Indémodable nounours

La peluche, qui se vend par millions chaque année, a plus d’un siècle. Mais pourquoi un plantigrade ? Portrait.

Claude-Marie Vadrot  • 18 décembre 2014 abonné·es
Indémodable nounours
© Photo : Delahaye / Photononstop / AFP

L’histoire veut qu’en 1902, en Allemagne, Richard Steiff ait suggéré à sa tante Margarete, créatrice de jouets, d’ajouter un ours à son catalogue après avoir été ému par un ourson du parc zoologique de Stuttgart. Richard Steiff savait-il alors qu’il révolutionnerait l’industrie du jouet ? Le prototype du premier nounours, aux bras sommairement articulés, trône en tout cas dès 1903 à la célèbre foire de Leipzig. L’animal est instantanément plébiscité par les enfants et leurs parents, assurant un succès commercial à la marque Steiff – qui existe toujours et a même un club de fans. En 1989, une peluche datant de 1926 se vend 55 000 livres dans une vente aux enchères anglaise. Et aujourd’hui encore, la marque fabrique des séries limitées pour collectionneurs, qui prennent de la valeur sans avoir connu les bras d’un enfant.

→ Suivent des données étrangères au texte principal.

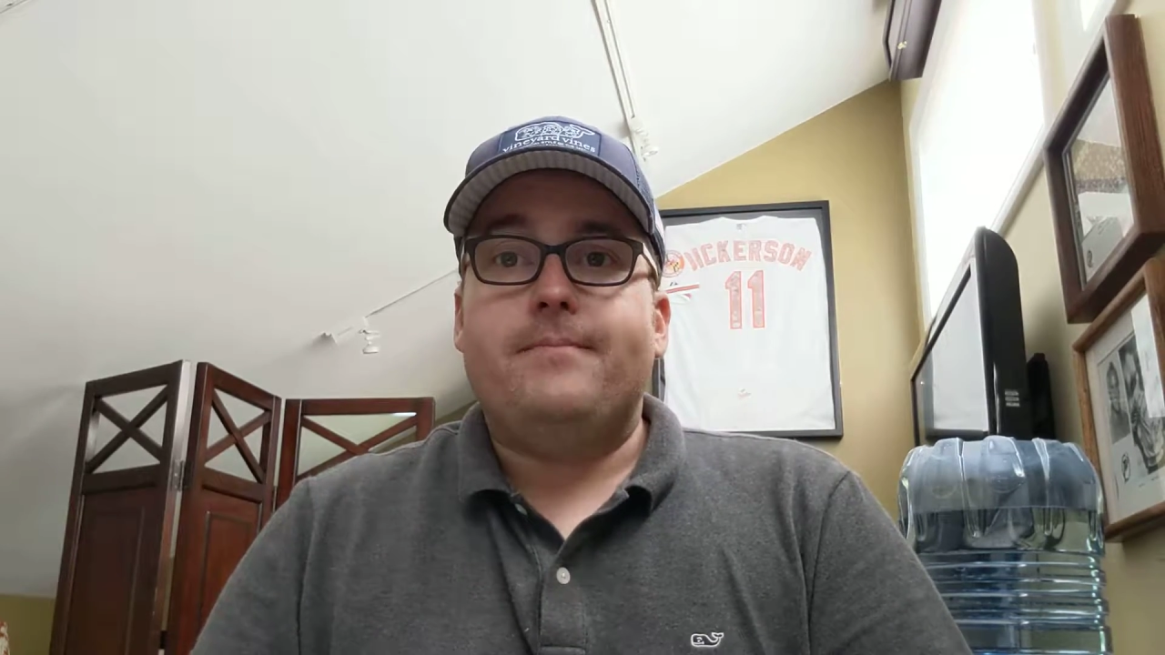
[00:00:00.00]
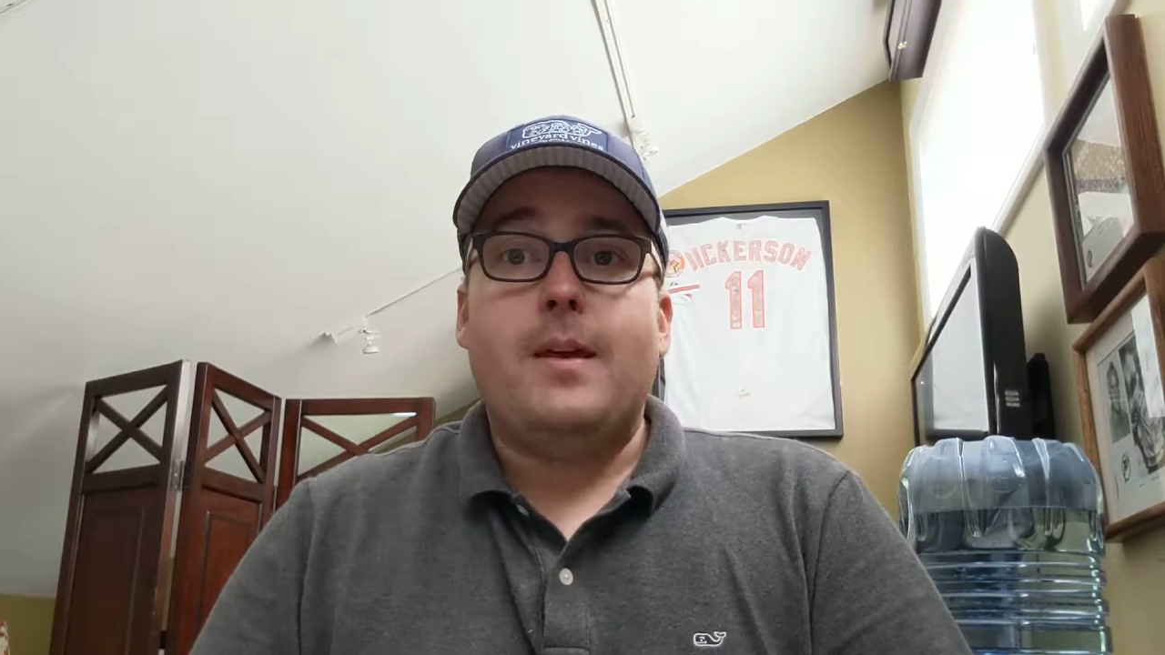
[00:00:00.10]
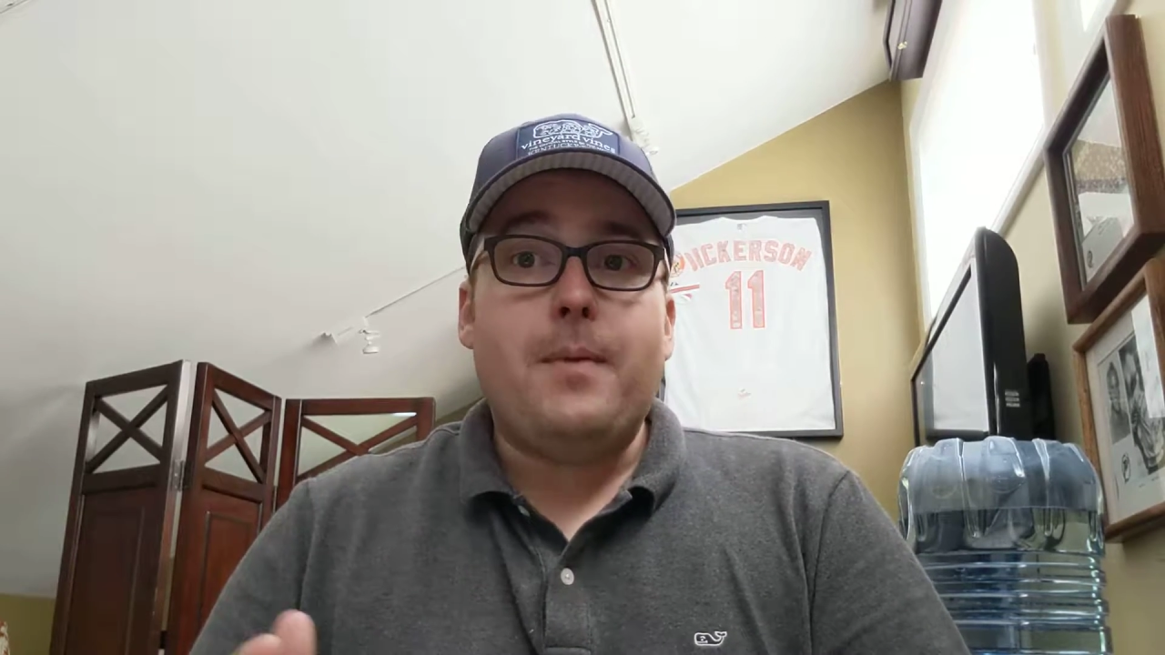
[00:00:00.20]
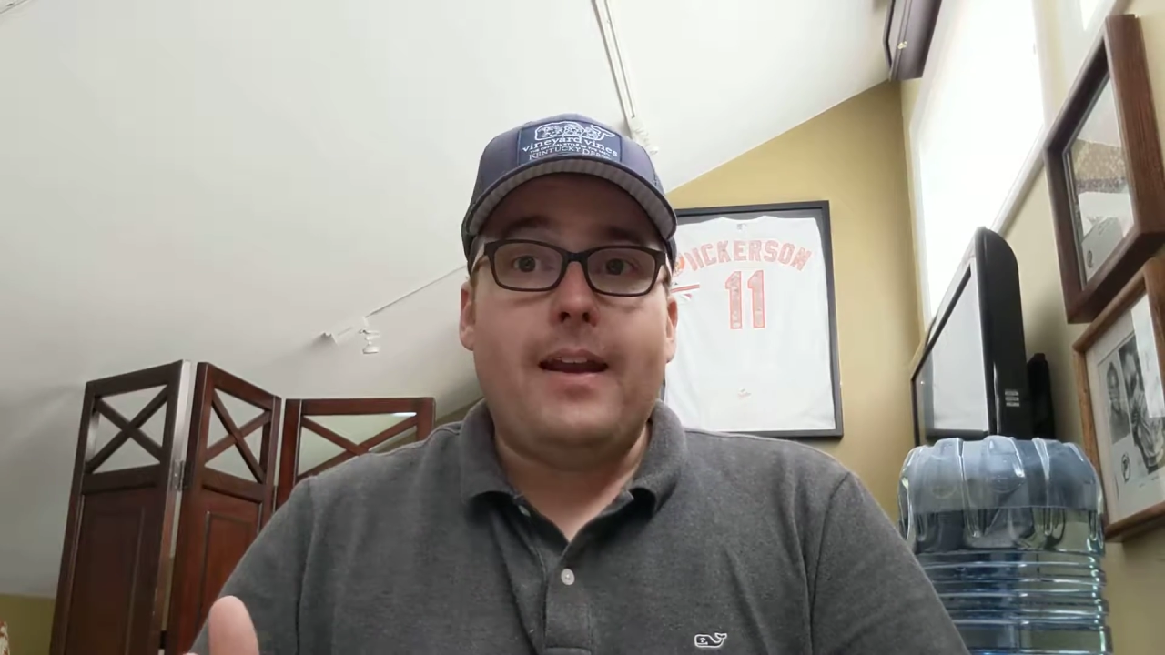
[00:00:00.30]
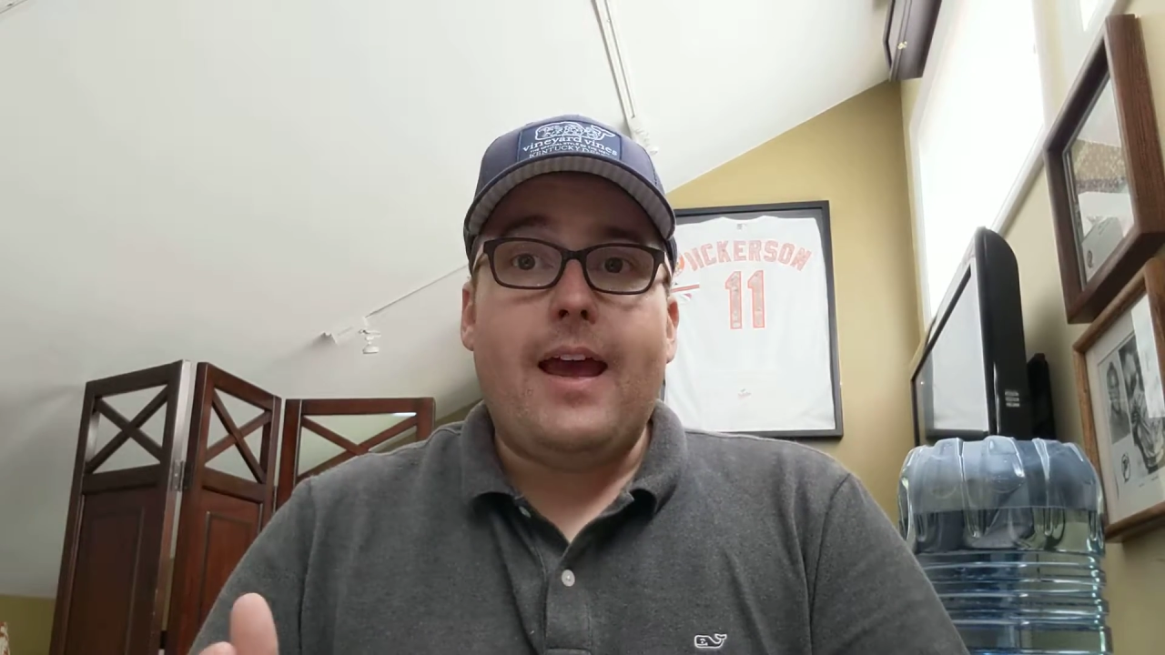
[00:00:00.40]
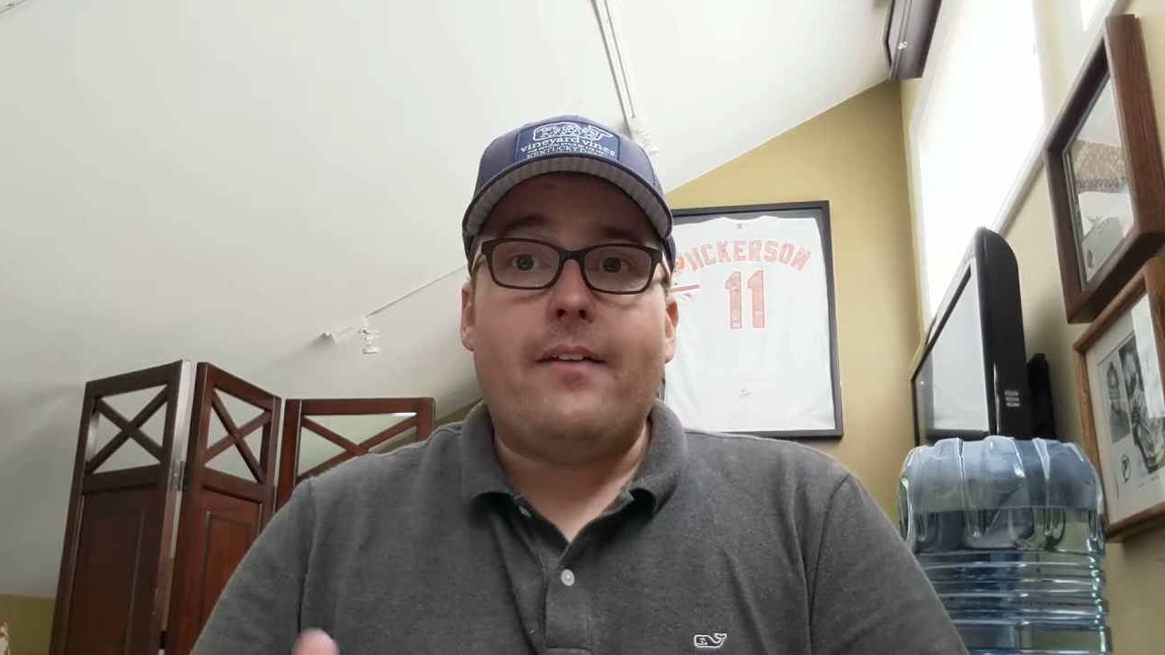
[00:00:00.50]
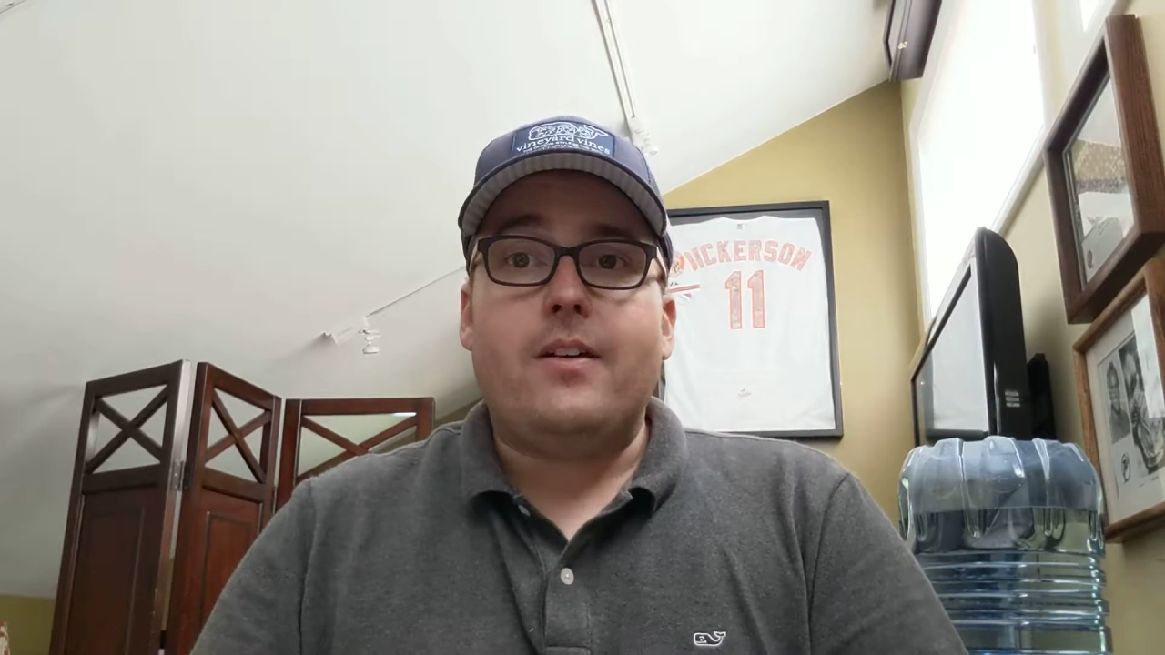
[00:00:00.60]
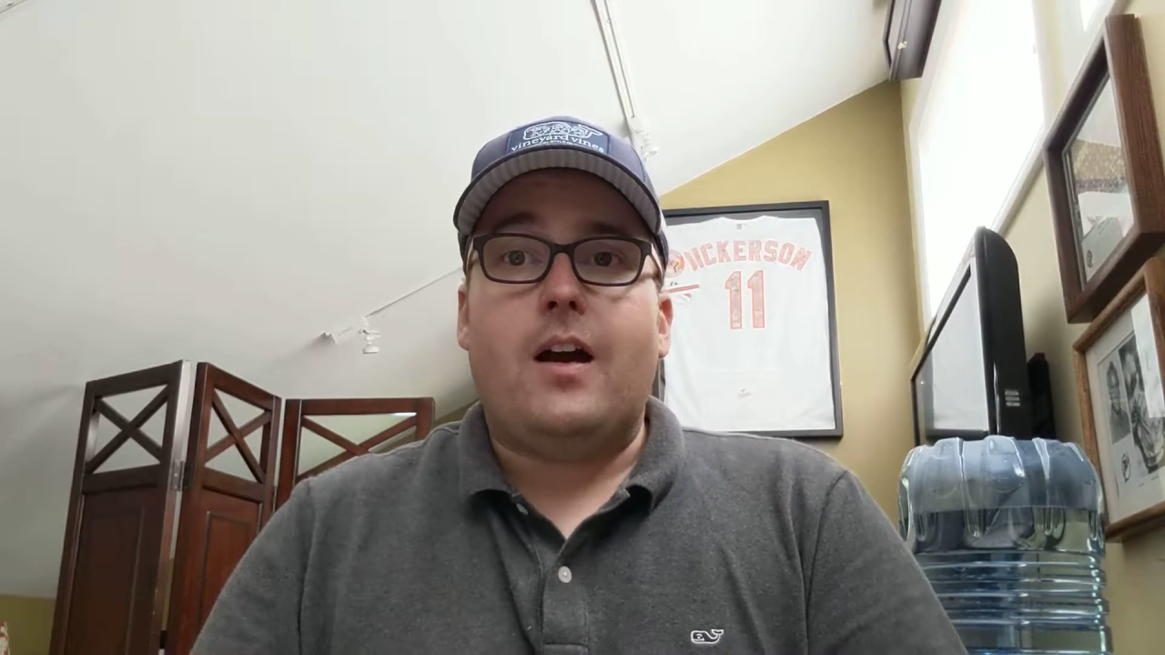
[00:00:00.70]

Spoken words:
they might have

En France, le premier à se lancer dans l’aventure est Marcel Pintel, en 1921 : son jouet ne diffère des autres que par un sourire qui fait son succès auprès des parents. Dans les années 1970, sa petite entreprise conçoit l’ours Collargol, héros d’une émission télévisée pour les enfants. Il avait été précédé‚ dès 1960, par le Nounours de « Bonne nuit les petits ». Non content d’inviter au sommeil plusieurs générations d’enfants français, l’ours gentil et consolateur prendra définitivement place dans le Panthéon des jeunes enfants. Où il n’a jamais été détrôné.

D’où vient qu’en anglais un nounours ** se dise « Teady Bear » ? Cette fois, l’histoire met en scène Morris Michtom et sa femme, Rose, juifs russes émigrés aux États-Unis. En 1903, le couple est séduit par un ourson de dessin animé qui vient de connaître une gloire nationale. Le plantigrade a en effet été inventé pour glorifier le président Theodore Roosevelt, qui, quelques mois plus tôt, a refusé de tirer sur un ourson que des rabatteurs avaient mis au bout de son fusil à la fin d’une partie de chasse infructueuse dans le Mississipi. Pour rendre hommage à ce président ami des animaux, Morris Michtom et son épouse lui demandent donc l’autorisation d’appeler les ours en peluche qu’ils s’apprêtent à faire confectionner des « Teddy Bears ». Teddy étant le diminutif affectueux de Theodore. Fier de son geste de clémence, et fin communicant, Roosevelt accepte. Une chanson composée à la gloire des Teddy Bears sera même le refrain de la campagne électorale qui aboutit à sa réélection. Le sort sourit aussi à Rose et à Morris Michtom, qui feront fortune avec leur entreprise, la Ideal Novelty & Toys Cie, qui a fabriqué des ours en peluche jusqu’en 1984.